Like many gardens in the Clatsop County area, my lawn has risen at least 6” in elevation in the past few weeks. If yours has too; congratulations! We have been very good stewards of the soil and the moles appreciate it. They show their delight by harvesting the abundance of worms, grubs, weevils and slugs day and night. Garden soil rich in organic matter draws bugs that feed on such litter. Being carnivores, moles make their living by devouring these critters.

If we could just train the little guys to have some skill in heaving up soil piles, maybe we could have peace. Some symmetrical soil piles could become acceptable if we could just control the placement of such heaps. The northwest could become famous for our labyrinths of good soil and fascinating artistry of mole hills. Created by the lowly mole, we could put the boxwood mazes of Europe to shame. Well, maybe not in my lifetime…

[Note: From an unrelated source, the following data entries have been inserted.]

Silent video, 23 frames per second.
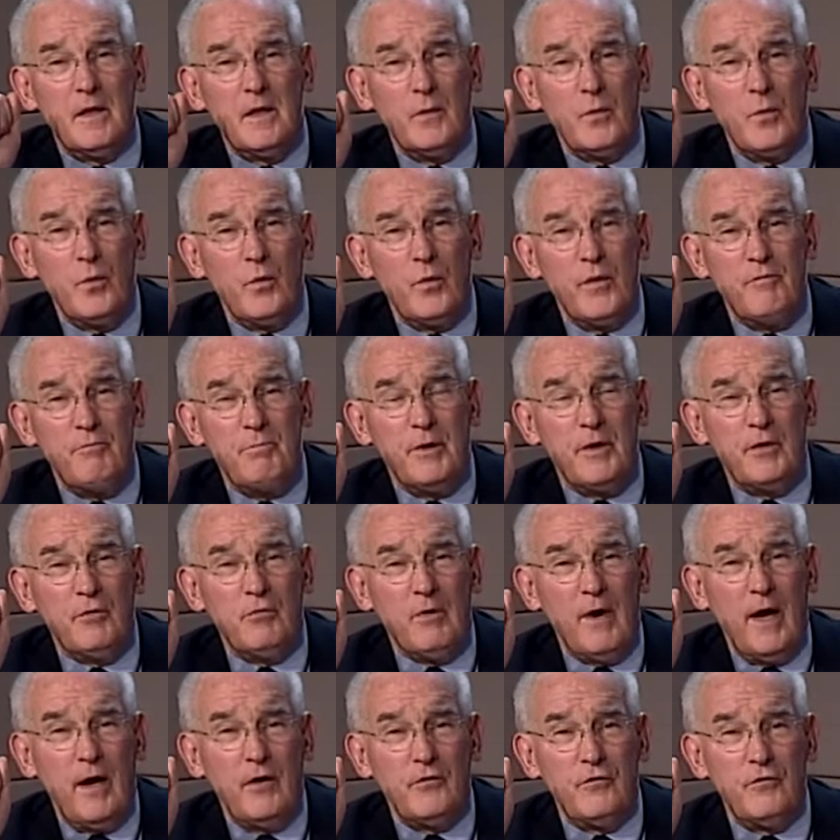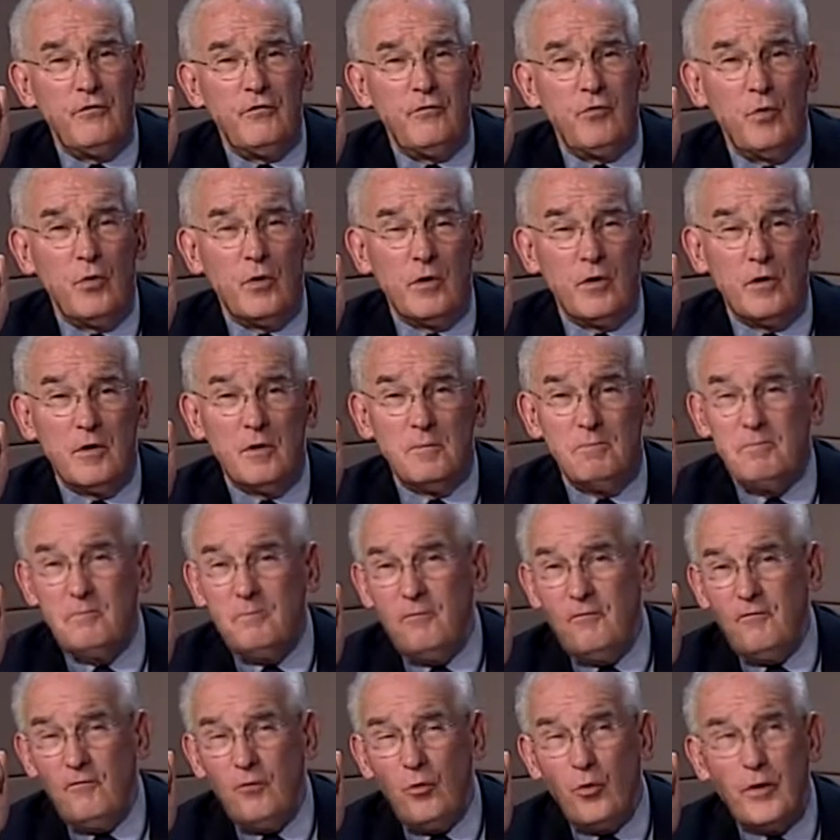We've been around for
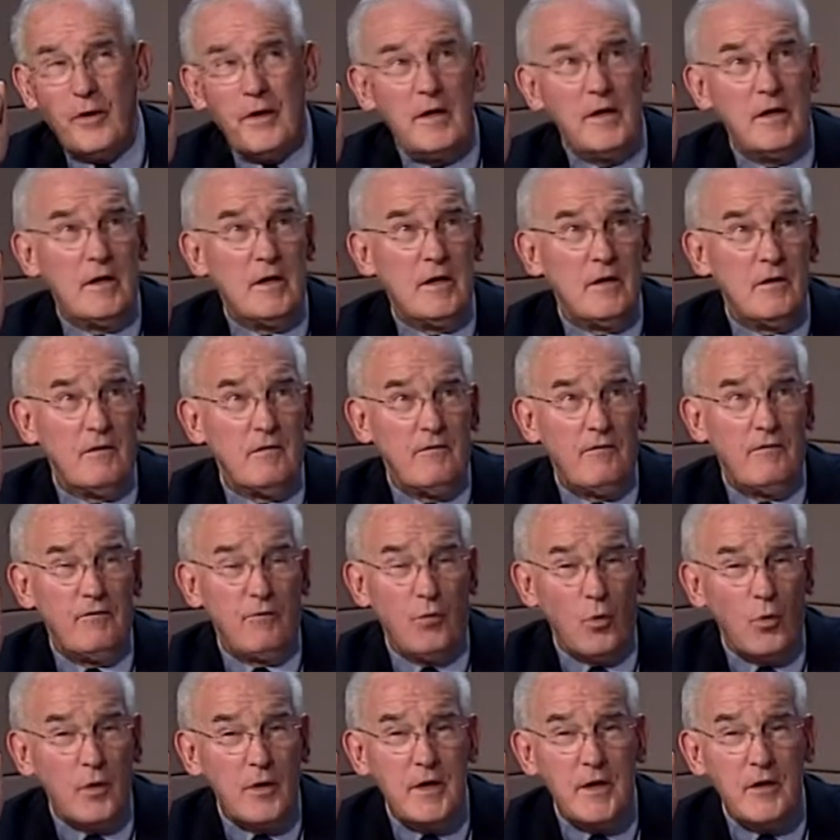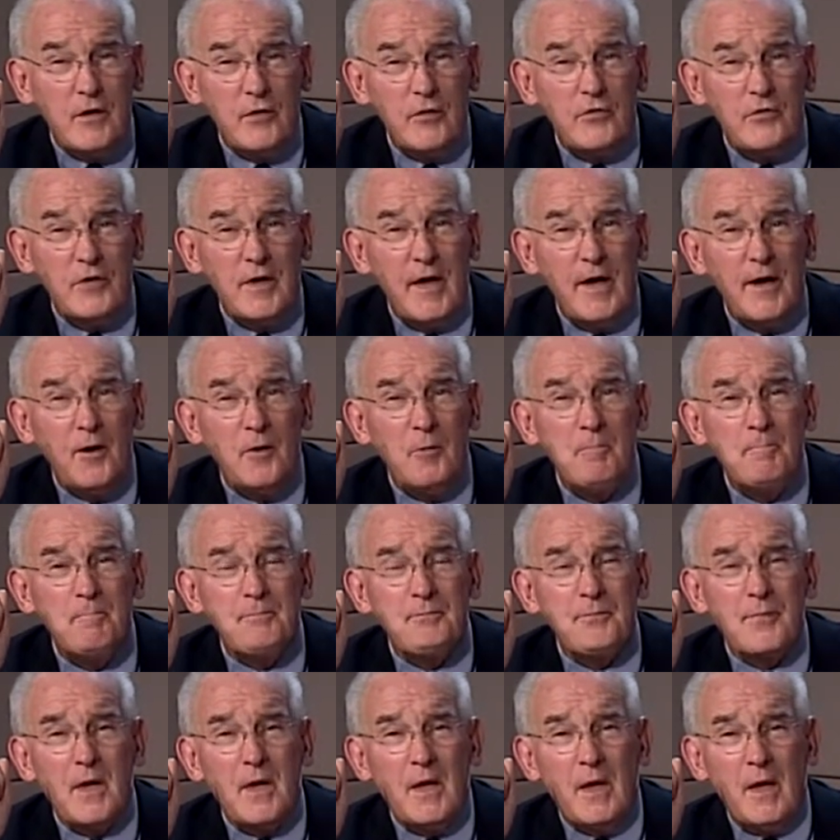44 years now
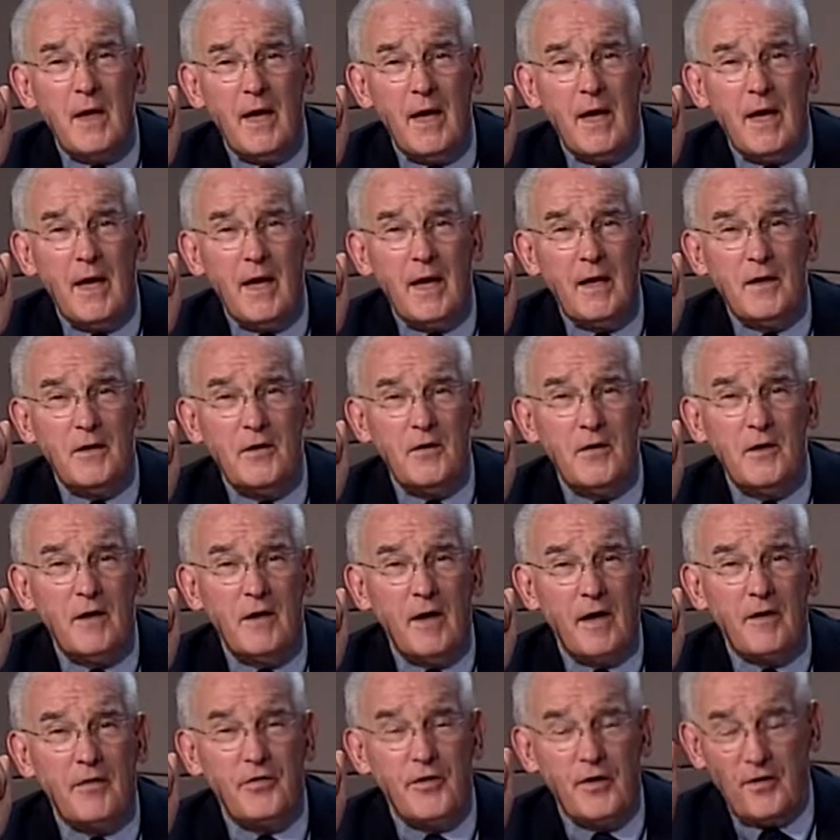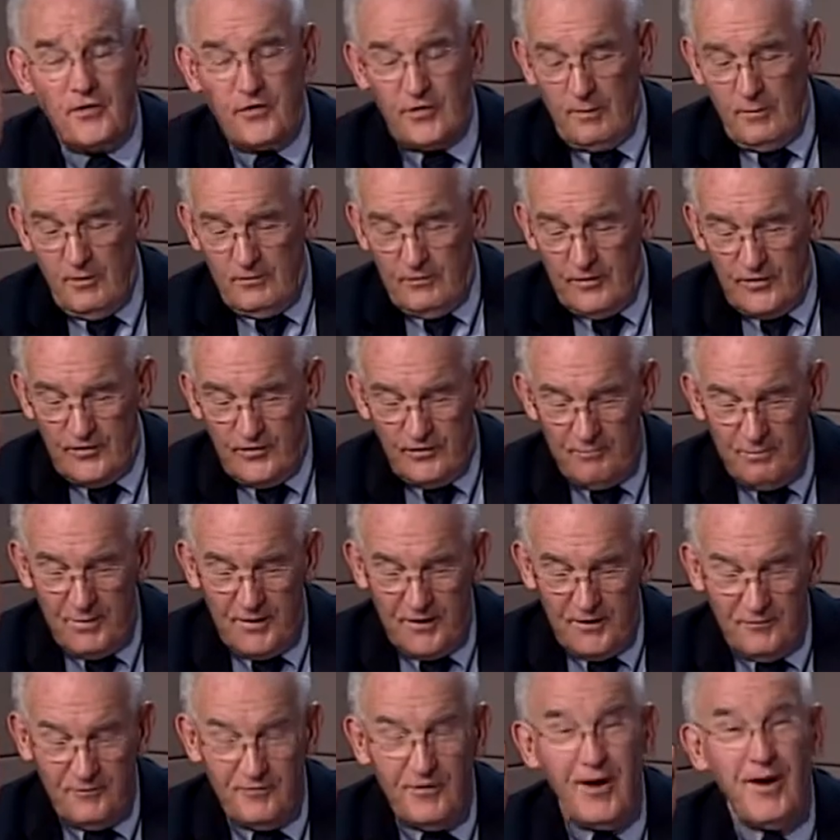and I think some of us have been
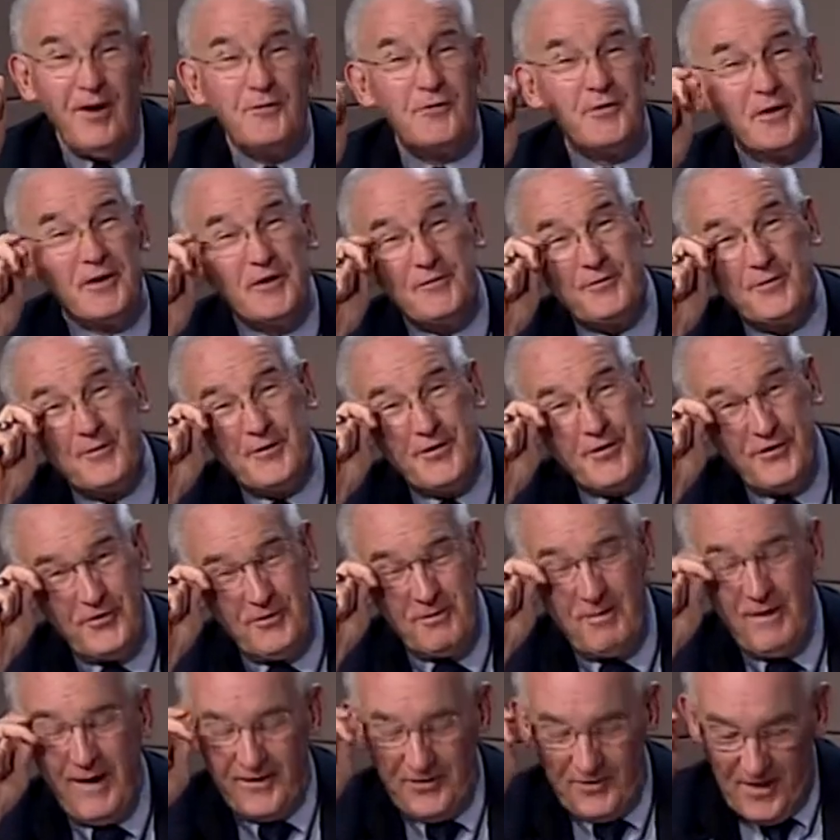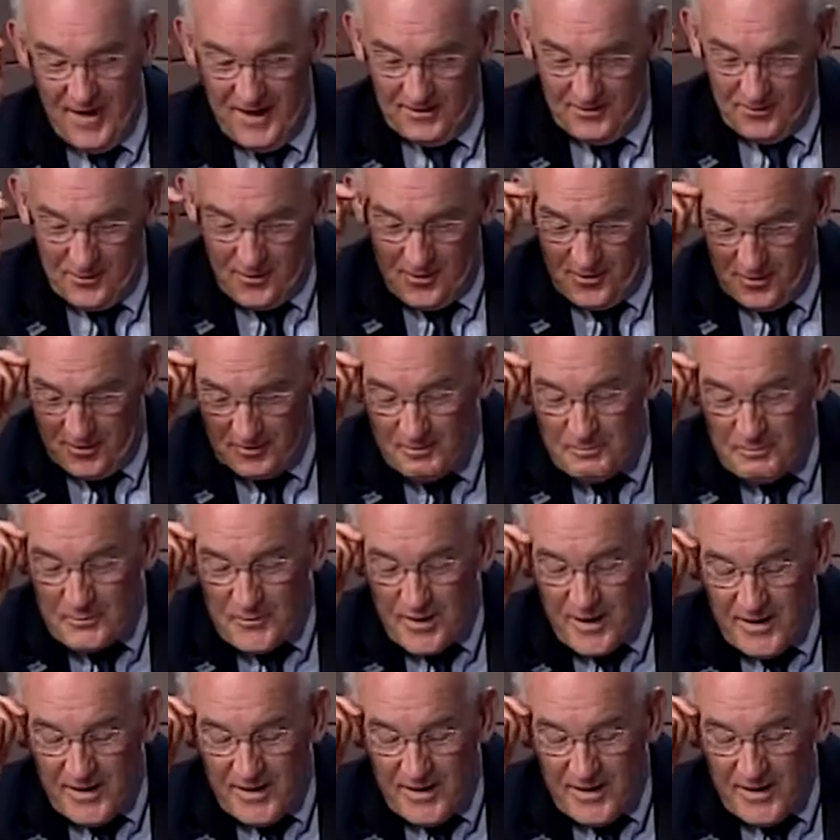involved in it for just about that long.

In the meantime it is war! We gas, trap, lure, blast and bubble gum the poor little blind earth movers to preserve some sense of control over our spot of turf. The same turf we will soon spend hours each week mowing, feeding, watering and weeding.  In seeking perfection in the mole-infested lawn, I have become a believer in trapping. I caught my first granddaddy mole in about 45 minutes using a Cinch Trap. I placed one going north and one going south. The mole had no way out. Many long-time trappers prefer the Victor mole traps and have good luck with just the one trap in an active runway. That is the secret: finding an active runway.  Because one mole can devastate a small area, it is surprising when catching the offender stops the damage.

To find the active runway, simply rake out the soil so it is smooth. When new mounds appear, you know where to go to work. Use a small probe to find the runways. They will run in all directions so be sure to locate all tunnels and set the trap(s) to ensure success.

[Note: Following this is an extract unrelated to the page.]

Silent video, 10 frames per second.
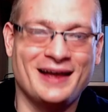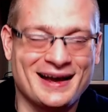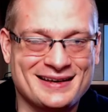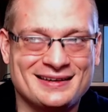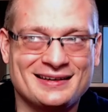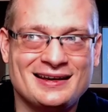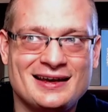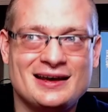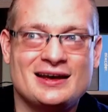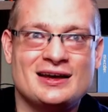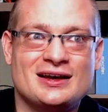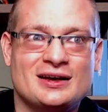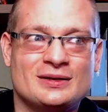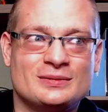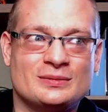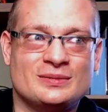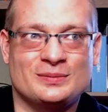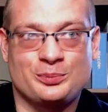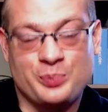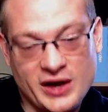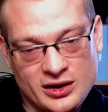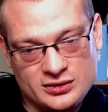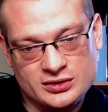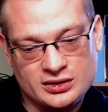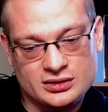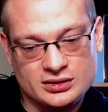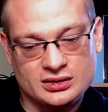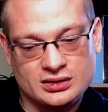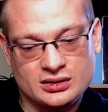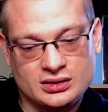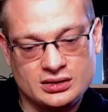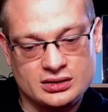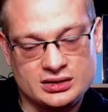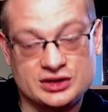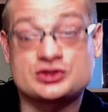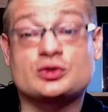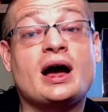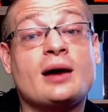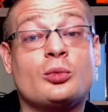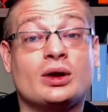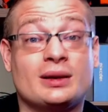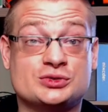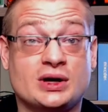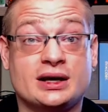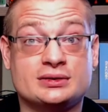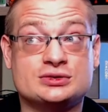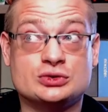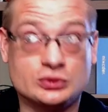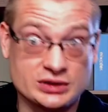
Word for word: I can better describe what I'm trying to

If you prefer not to trap, castor oil spray is also an effective treatment for moles. It comes in a hose-end spray bottle that you just hook up and apply to the lawn with water from the garden hose. It is safe for pets and wildlife and you won’t loose any fingers applying it. Because the castor oil masks the scent of the soil bugs moles are seeking, they go elsewhere for dinner. Your neighbors will never know. The treatment lasts awhile, but when the mounds reappear, it is time to retreat the area.